Give the entries again exactly as they appear, but without the images.
========================================================================
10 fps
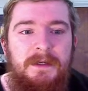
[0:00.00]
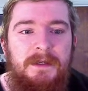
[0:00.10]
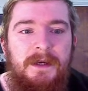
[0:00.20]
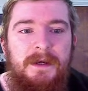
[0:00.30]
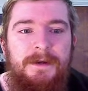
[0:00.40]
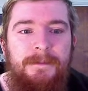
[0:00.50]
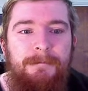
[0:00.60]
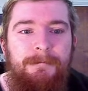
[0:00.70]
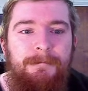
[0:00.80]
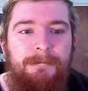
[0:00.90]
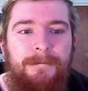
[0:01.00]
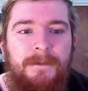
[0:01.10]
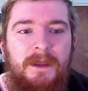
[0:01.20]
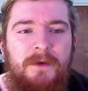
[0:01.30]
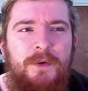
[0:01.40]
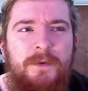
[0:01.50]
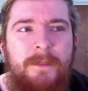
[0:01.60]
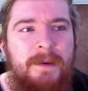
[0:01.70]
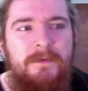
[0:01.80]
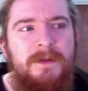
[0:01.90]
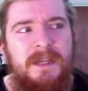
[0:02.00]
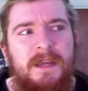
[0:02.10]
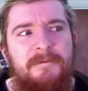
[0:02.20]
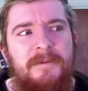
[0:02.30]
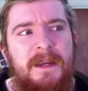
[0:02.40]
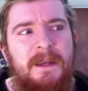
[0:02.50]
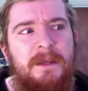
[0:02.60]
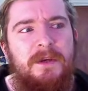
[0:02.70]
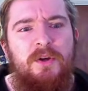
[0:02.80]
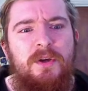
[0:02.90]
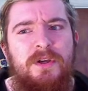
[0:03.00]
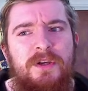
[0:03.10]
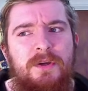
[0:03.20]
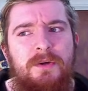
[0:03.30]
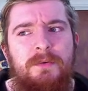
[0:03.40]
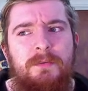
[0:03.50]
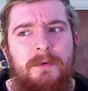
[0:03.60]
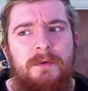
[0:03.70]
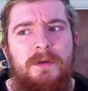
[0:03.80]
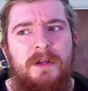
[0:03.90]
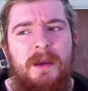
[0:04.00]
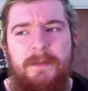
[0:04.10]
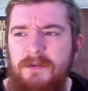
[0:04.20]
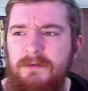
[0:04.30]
All I remember is kind of like you climb into a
========================================================================
**Problem solution**
10 fps
[0:00.00]
[0:00.10]
[0:00.20]
[0:00.30]
[0:00.40]
[0:00.50]
[0:00.60]
[0:00.70]
[0:00.80]
[0:00.90]
[0:01.00]
[0:01.10]
[0:01.20]
[0:01.30]
[0:01.40]
[0:01.50]
[0:01.60]
[0:01.70]
[0:01.80]
[0:01.90]
[0:02.00]
[0:02.10]
[0:02.20]
[0:02.30]
[0:02.40]
[0:02.50]
[0:02.60]
[0:02.70]
[0:02.80]
[0:02.90]
[0:03.00]
[0:03.10]
[0:03.20]
[0:03.30]
[0:03.40]
[0:03.50]
[0:03.60]
[0:03.70]
[0:03.80]
[0:03.90]
[0:04.00]
[0:04.10]
[0:04.20]
[0:04.30]
All I remember is kind of like you climb into a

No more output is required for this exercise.